Per il lavoro e per il Paese, nessuna svendita e sì alle nazionalizzazioni. Si possono sintetizzare così le ragioni della protesta dei lavratori USB oggi a Roma, davanti al Ministero dello Sviluppo economico, teatro dell’incontro tra ILVA e nuova proprietà, per l’avvio delle trattative. “Ahinoi si tratta di  trattative con Arcelor Mittal e Mar­cegaglia, non con lo Stato come invece noi chiediamo” dice in piazza Sergio Bellavita dell’Unione Sindacale di Base. “Sono con noi i lavoratori di Alitalia, della Piaggio e di altre aziende in crisi o comunque all’inizio di una fase di pesante ristrutturazione. Vogliamo porre al governo la questione di un nuovo intervento pubblico in economia. Senza questo, molte aziende sono destinate a chiudere e non si risolveranno molti problemi come quello ambientale, nel caso del’ILVA.

Presenta alla manifestazione, proprio nella delegazione di Taranto, anche Sasha Colautti, sindacalista USB oggetto di un trasferimento punitivo e antisindacale dalla sede di Trieste della Wartsila a Taranto. “Sono qua per condividere le lotte, specie quelle nei settori strategici del Paese. A Trieste abbiamo una situazione nel siderurgico che, nel piccolo, vive la stessa vicenda dell’ILVA – non a caso è chiamata “l’altra ILVA” – anche per l’impatto ambientale che ha sulla città e sono qui anche per il calore e l’accoglienza che i hanno riservato i compagni di Taranto. La mia vicenda – ha continuato il sindacalista – è iniziata col mio ritorno in fabbrica e con la volontà di costruire l’USB anche nel mio luogo di lavoro.

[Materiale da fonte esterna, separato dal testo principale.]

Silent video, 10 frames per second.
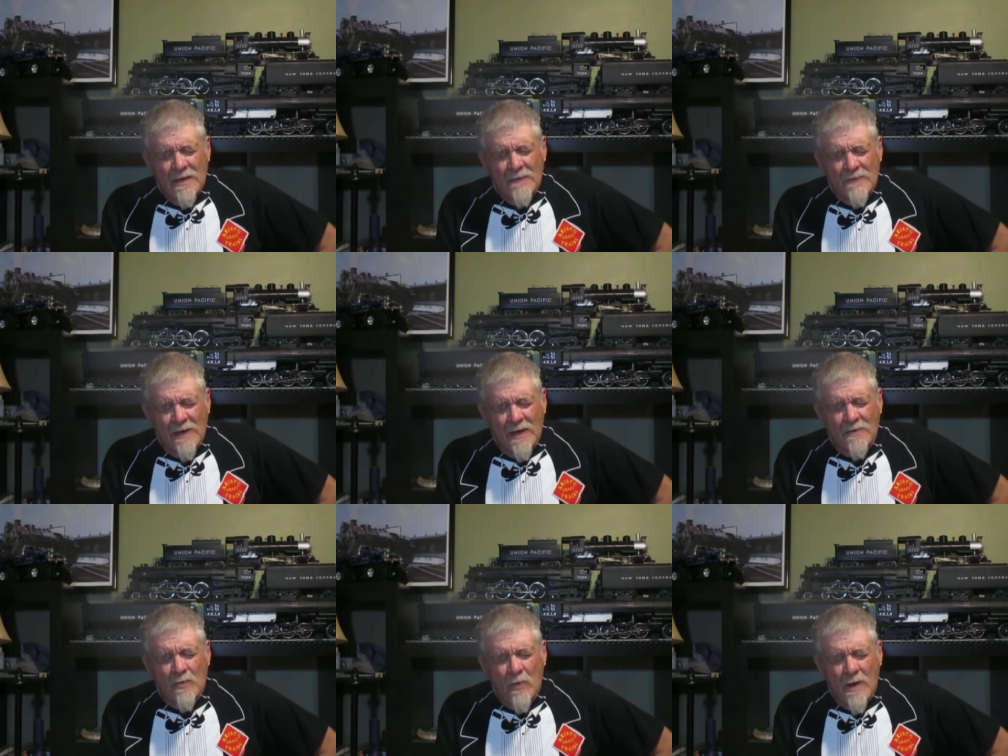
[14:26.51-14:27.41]
I've got
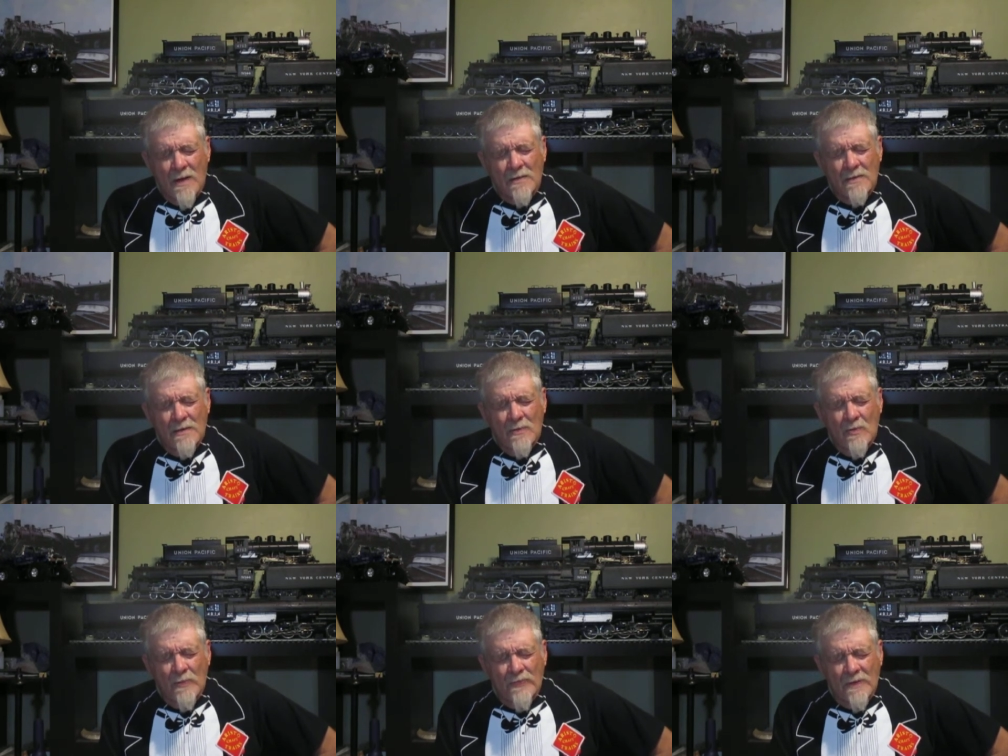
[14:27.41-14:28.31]
to walk
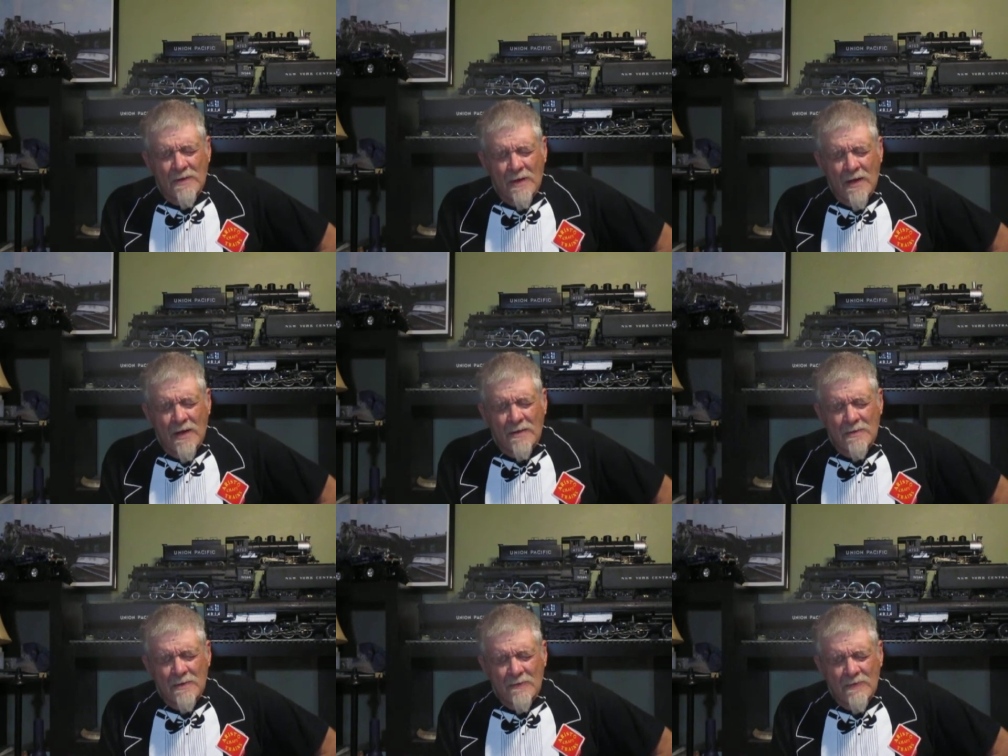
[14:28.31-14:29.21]
with the God
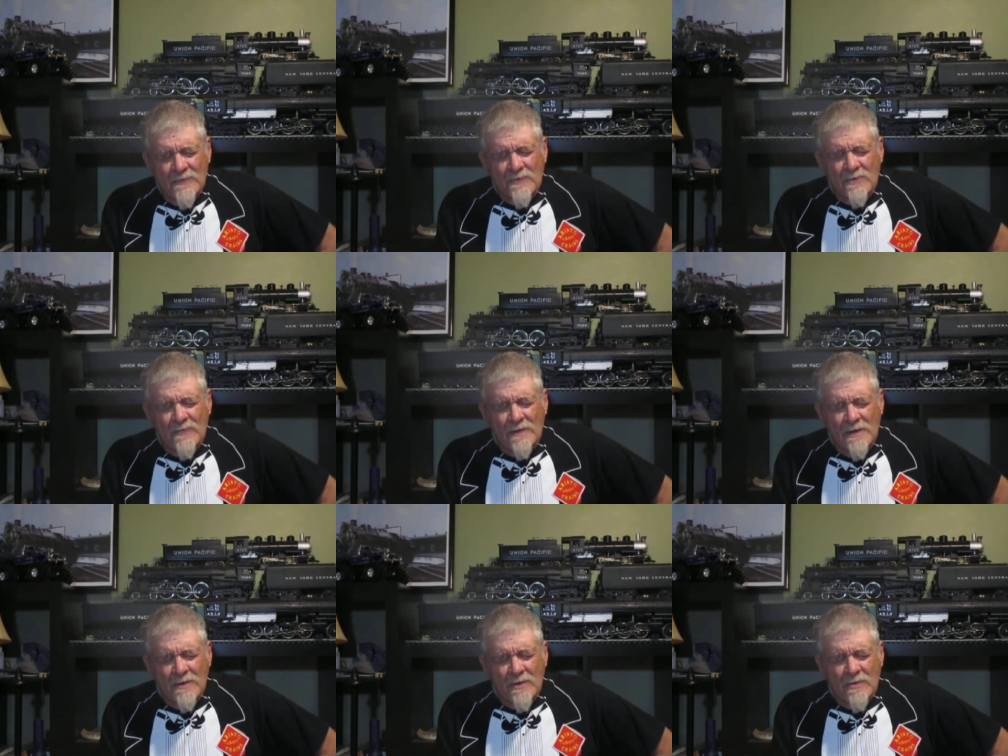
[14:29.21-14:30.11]
of Israel that I
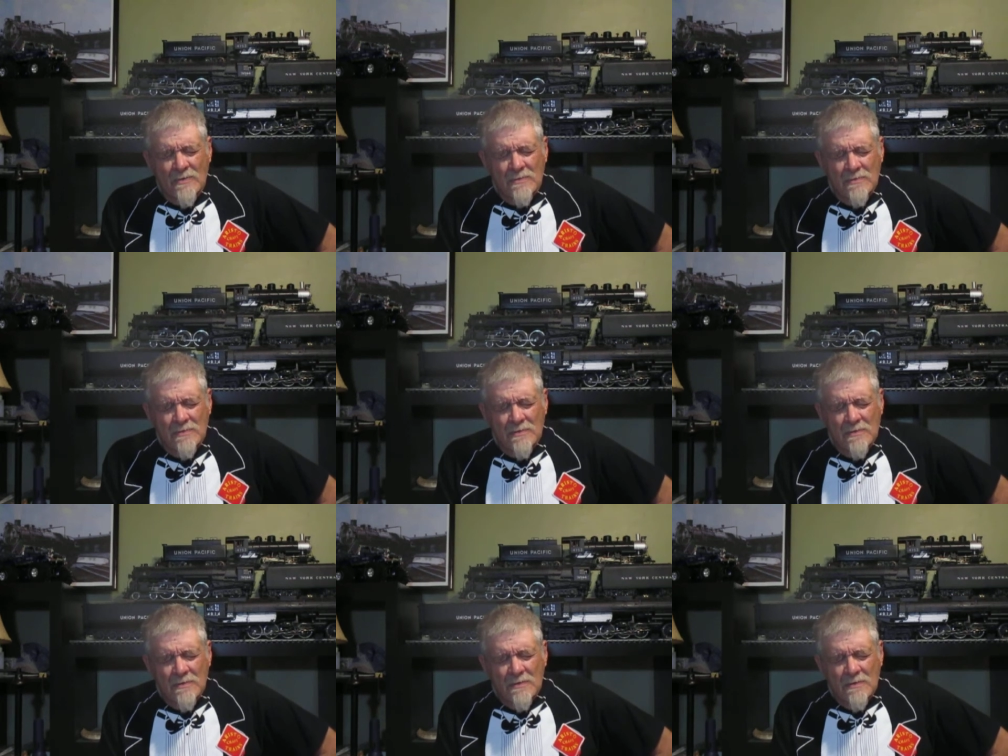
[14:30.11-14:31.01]
know.
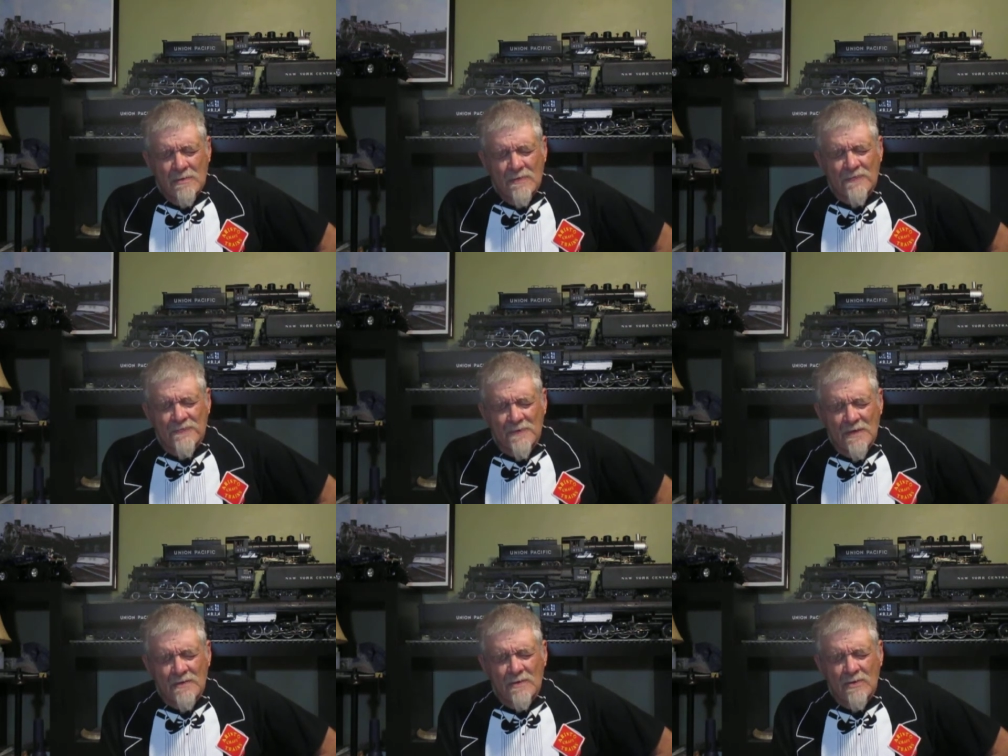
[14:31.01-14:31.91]
The
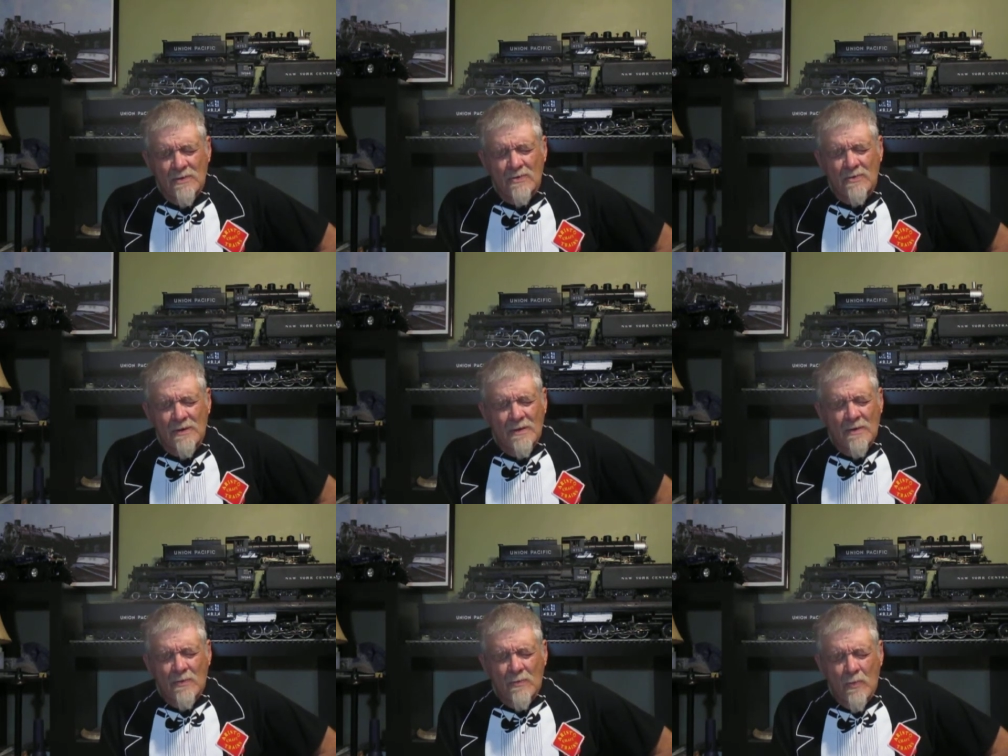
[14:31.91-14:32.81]
Son who
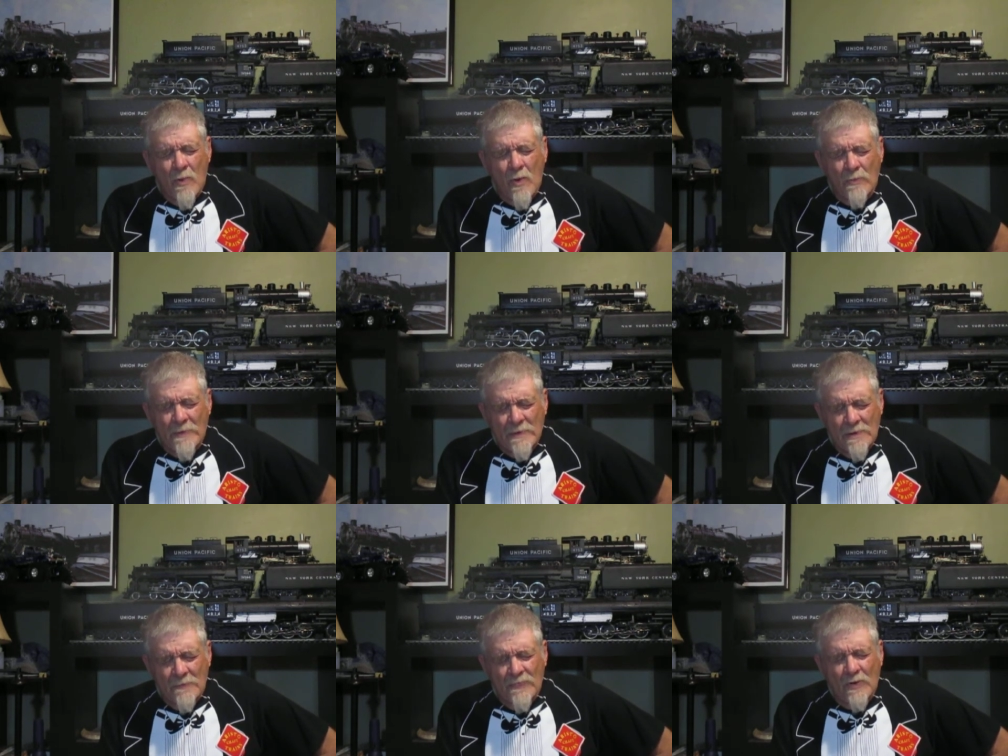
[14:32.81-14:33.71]
woke me
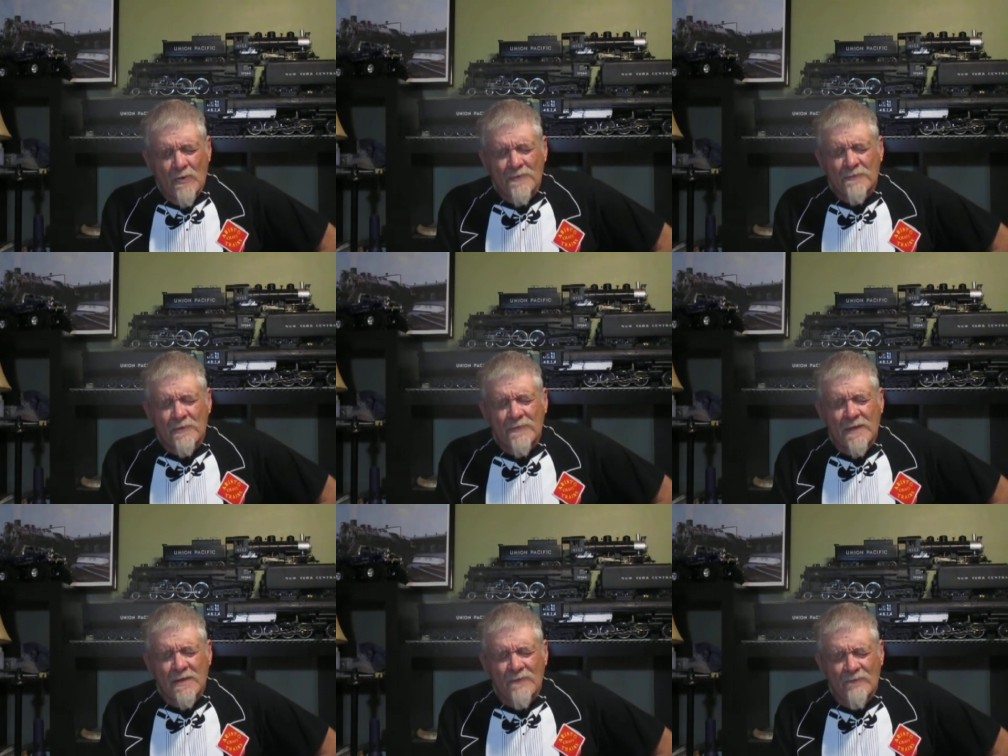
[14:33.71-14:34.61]
up, the Holy Spirit
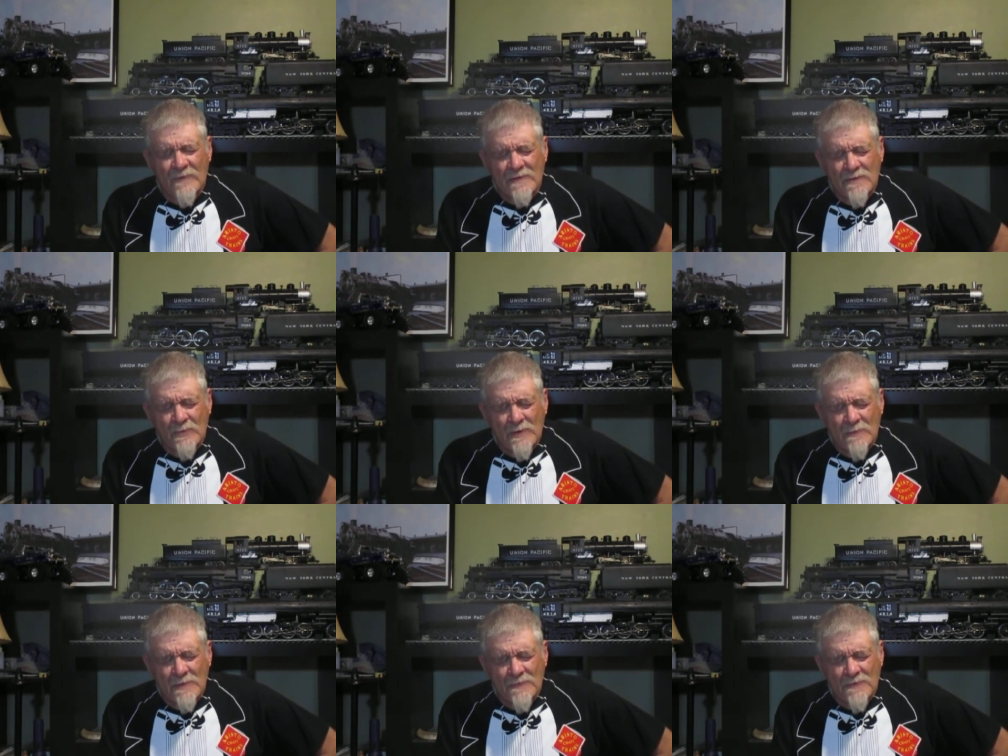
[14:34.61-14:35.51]
that convicted me
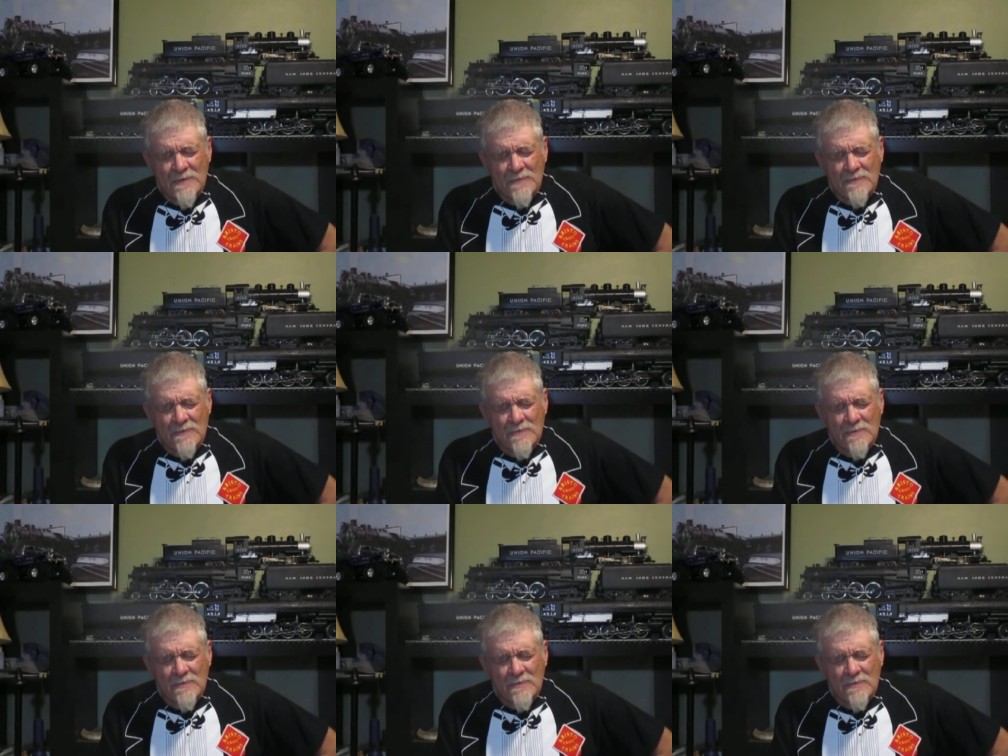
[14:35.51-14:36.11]
of my sins.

Per tutta risposta l’azienda mi ha trasferito in modo ritorsivo a 1000 km dalla mia casa e dalla mia famiglia. Il 28 luglio la vicenda proseguirà con la prima udienza.”

Le balle che ci raccontano governi e giornali su come dovrebbe andare l’economia sono insostenibili – così ha iniziato il suo interventi Giorgio Cremaschi, della Piattaforma sociale Eurostop – dicono che non si può nazionalizzare, ma il potere pubblico che si priva di questo strumento di pressione sul privato è un potere che svende tutto. L’alternativa non è tra privato o pubblico – ha continuato Cremaschi – ma pubblico o svendita e distruzione di tutto. Le privatizzazioni in Italia sono state le peggiori ruberie fatte negli ultimi 20 anni. Arcelor Mittal offre un pacchettino di soldi per l’ILVA, rispetto ai quali il solo terreno, grande quanto tutta la città di Taranto, vale molto di più. Questo è un esempio di svendita.”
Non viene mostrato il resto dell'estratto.